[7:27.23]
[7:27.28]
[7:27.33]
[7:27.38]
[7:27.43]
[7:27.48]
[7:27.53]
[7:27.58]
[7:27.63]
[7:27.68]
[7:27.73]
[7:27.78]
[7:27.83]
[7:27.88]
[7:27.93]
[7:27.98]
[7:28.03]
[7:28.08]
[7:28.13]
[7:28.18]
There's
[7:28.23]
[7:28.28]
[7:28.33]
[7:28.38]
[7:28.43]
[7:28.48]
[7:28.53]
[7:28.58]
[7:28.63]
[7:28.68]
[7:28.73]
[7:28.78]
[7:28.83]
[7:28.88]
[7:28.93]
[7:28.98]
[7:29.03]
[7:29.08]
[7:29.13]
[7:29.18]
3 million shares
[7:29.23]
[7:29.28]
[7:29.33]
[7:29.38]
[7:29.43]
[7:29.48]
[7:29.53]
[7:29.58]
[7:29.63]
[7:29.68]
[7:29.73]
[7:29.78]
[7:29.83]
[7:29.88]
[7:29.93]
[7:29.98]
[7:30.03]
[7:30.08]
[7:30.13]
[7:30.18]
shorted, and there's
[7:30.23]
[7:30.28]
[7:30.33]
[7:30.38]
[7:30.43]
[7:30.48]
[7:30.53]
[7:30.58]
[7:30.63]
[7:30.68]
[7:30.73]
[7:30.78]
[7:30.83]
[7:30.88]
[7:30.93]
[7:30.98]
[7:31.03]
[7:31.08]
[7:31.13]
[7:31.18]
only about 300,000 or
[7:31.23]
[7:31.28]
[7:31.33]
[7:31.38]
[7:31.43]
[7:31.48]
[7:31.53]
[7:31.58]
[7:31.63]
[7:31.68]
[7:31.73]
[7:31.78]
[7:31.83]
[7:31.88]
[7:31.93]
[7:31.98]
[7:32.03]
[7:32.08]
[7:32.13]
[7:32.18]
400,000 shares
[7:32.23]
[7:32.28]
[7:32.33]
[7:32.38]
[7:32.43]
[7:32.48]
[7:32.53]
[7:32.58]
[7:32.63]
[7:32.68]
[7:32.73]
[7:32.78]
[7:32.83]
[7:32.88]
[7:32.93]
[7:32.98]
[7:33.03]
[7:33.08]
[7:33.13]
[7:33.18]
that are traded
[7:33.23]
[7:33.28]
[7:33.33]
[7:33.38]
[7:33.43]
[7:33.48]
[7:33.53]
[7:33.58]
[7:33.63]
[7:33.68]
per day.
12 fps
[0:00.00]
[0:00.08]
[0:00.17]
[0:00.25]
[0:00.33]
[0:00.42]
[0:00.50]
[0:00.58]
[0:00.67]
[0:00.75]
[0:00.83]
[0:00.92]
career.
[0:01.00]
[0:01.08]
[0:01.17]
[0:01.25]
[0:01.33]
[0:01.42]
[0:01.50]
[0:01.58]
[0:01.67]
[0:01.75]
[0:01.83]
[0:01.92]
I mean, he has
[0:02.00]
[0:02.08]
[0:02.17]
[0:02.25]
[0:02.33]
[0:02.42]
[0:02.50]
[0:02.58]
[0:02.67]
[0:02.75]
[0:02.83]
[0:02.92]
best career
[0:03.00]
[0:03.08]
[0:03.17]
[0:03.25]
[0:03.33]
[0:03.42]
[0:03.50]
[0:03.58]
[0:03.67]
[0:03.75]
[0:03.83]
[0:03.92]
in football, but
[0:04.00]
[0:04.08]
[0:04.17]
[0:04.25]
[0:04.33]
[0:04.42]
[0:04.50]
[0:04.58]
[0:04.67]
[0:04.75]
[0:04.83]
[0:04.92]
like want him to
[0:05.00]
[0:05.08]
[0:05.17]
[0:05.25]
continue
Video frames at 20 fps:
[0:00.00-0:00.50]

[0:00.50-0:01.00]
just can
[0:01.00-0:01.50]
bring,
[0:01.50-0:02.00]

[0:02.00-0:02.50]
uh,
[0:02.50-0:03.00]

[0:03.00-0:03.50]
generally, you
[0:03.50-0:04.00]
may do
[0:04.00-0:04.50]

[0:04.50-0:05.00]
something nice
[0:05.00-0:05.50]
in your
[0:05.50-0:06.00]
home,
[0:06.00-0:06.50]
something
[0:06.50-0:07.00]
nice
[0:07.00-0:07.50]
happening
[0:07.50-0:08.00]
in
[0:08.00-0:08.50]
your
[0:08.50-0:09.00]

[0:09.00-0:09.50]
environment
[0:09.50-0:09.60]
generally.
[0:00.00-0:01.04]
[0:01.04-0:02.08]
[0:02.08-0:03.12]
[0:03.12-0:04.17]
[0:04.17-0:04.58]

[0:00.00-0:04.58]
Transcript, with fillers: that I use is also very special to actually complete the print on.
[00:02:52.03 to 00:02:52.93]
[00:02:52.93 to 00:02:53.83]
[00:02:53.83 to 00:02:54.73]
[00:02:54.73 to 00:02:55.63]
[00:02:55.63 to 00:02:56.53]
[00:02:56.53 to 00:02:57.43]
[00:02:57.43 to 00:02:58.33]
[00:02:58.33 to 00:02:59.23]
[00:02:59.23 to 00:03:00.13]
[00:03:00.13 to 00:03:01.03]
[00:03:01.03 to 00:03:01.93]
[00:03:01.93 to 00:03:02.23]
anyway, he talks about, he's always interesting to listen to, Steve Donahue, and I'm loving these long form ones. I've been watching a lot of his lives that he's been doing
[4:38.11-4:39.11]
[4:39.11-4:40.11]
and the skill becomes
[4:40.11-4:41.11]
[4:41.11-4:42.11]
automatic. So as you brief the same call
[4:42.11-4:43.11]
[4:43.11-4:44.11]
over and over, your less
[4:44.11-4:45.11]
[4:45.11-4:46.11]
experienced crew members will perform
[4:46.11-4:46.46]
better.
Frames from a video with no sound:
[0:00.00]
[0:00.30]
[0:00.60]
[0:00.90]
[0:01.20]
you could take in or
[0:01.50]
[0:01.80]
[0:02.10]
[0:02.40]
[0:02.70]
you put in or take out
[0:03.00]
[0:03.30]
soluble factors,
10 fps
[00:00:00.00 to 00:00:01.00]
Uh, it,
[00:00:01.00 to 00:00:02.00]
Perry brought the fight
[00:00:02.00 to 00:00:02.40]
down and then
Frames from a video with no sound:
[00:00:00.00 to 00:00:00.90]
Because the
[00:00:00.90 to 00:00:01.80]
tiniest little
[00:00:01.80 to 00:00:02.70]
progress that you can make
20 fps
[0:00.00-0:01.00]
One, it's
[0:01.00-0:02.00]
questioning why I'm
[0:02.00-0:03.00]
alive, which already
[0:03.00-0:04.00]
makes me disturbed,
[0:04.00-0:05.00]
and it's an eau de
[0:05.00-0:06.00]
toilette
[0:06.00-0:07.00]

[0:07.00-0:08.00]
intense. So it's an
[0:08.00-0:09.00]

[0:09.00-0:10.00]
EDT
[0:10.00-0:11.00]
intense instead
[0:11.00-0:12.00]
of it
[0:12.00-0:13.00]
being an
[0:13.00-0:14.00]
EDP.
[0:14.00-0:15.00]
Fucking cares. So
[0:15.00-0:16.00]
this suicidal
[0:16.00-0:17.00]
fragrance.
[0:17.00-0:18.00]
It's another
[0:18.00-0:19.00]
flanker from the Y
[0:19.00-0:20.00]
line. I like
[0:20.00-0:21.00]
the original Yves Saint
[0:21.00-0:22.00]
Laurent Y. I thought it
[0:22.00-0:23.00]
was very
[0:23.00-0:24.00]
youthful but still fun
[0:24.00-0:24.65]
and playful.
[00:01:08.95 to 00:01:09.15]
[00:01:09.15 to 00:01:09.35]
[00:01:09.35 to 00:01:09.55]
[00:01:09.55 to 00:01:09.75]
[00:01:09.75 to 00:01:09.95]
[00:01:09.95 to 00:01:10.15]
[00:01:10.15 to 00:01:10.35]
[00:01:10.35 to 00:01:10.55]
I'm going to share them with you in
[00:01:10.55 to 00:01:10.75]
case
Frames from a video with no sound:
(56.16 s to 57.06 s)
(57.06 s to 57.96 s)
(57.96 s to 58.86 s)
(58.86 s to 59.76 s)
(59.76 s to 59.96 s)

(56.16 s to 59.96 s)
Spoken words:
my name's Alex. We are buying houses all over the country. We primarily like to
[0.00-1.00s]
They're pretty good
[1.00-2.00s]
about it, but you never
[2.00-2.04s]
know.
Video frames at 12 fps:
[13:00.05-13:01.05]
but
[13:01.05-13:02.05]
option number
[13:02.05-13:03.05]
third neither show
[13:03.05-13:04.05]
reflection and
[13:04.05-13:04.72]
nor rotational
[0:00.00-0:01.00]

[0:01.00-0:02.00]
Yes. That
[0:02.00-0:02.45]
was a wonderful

**ABOUT THIS TASK**. Only the lines from the one containing "[1.00-2.00s]" through the end of the entries above should be written out, exactly and in full.

**OUTPUT BELOW**.
[1.00-2.00s]
about it, but you never
[2.00-2.04s]
know.
Video frames at 12 fps:
[13:00.05-13:01.05]
but
[13:01.05-13:02.05]
option number
[13:02.05-13:03.05]
third neither show
[13:03.05-13:04.05]
reflection and
[13:04.05-13:04.72]
nor rotational
[0:00.00-0:01.00]

[0:01.00-0:02.00]
Yes. That
[0:02.00-0:02.45]
was a wonderful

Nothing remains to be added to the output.